5. “Prosecution could deter cooperation with other nations. It is critical that we have the close cooperation of intelligence services around the world.”
One can only conclude from this “reason” that Smith is utterly oblivious to what has been going on in the world since 911. Our embrace of torture based on the irrational hope that it will enhance our national security has shattered our moral authority in the world, and provided our many enemies with a weapon against us that they have used to devastating effect. It is beyond me how anyone who lives outside a hermetically sealed box can have failed to notice this. The idea that anyone could really believe that these deep, self-inflicted wounds were somehow justified by the need to maintain amiable relationships with foreign intelligence services boggles the mind.
6. “President Obama has decisively changed the policies that caused so much damage. He recognizes that it is vital to our security to have an effective intelligence community that is not distracted by looking backward and coping with congressional investigations and grand jury subpoenas.”

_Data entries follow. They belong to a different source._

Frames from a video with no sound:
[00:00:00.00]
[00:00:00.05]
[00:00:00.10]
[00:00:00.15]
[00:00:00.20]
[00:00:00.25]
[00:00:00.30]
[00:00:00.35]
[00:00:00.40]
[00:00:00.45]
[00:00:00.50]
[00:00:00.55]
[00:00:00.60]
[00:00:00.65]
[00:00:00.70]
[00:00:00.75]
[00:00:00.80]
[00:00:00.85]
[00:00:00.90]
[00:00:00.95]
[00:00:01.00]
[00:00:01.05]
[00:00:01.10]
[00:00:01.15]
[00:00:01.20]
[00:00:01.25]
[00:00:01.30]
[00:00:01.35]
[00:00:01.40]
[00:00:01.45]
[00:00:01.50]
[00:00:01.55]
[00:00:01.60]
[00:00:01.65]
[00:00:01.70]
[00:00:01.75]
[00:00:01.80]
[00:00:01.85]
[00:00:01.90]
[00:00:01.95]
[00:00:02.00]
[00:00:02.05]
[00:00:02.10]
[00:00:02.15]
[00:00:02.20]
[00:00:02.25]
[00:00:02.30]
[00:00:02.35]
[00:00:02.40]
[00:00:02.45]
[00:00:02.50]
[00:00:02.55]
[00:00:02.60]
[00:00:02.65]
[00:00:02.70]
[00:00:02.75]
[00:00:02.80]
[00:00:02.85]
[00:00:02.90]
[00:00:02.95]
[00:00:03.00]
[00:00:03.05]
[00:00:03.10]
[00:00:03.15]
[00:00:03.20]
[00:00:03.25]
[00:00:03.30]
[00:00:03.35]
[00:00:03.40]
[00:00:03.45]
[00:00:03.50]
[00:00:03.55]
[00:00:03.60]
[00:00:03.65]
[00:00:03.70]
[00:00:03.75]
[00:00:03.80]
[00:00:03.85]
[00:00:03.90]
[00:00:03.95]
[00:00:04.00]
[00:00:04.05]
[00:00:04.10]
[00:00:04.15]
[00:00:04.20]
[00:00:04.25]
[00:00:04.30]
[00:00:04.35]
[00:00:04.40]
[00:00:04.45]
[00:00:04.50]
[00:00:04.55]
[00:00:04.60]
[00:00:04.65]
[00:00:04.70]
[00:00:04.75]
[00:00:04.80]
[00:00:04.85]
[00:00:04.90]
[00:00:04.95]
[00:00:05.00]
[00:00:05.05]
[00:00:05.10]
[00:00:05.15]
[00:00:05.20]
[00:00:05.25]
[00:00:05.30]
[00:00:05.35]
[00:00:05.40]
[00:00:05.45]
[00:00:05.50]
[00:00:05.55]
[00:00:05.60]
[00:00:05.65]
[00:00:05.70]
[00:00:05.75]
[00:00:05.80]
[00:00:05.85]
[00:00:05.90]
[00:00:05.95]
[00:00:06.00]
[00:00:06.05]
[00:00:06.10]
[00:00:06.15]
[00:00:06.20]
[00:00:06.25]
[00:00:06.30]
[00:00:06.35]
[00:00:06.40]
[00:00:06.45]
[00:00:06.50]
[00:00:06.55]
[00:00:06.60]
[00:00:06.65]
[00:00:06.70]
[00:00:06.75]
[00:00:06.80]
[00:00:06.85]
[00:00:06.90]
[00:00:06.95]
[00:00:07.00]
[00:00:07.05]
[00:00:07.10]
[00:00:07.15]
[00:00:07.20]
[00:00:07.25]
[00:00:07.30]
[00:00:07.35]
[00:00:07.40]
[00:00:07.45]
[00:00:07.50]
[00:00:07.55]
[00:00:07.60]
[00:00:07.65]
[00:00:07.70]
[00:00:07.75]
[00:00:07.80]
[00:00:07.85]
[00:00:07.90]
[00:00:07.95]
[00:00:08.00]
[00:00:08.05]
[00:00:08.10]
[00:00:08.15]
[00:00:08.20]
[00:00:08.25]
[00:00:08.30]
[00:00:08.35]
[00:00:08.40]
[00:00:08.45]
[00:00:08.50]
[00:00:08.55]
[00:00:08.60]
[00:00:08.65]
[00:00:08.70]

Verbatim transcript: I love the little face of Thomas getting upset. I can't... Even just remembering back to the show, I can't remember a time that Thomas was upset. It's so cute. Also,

Presidential terms are limited to eight years in the United States. It is, therefore, absurd to suggest that President Obama is capable of “decisively” changing policies by administrative decree. The next President may just as “decisively” change them back again. It is precisely because we must look forward, and not backward, that the prosecution of the foul acts of torture that have stained not only our reputation but our spirit as a nation is necessary and justified. We must decide whether we will continue along the path established by our forefathers in defense of Liberty, or abandon that heritage, embracing torture in pursuit of an illusory national security. May reason prevail.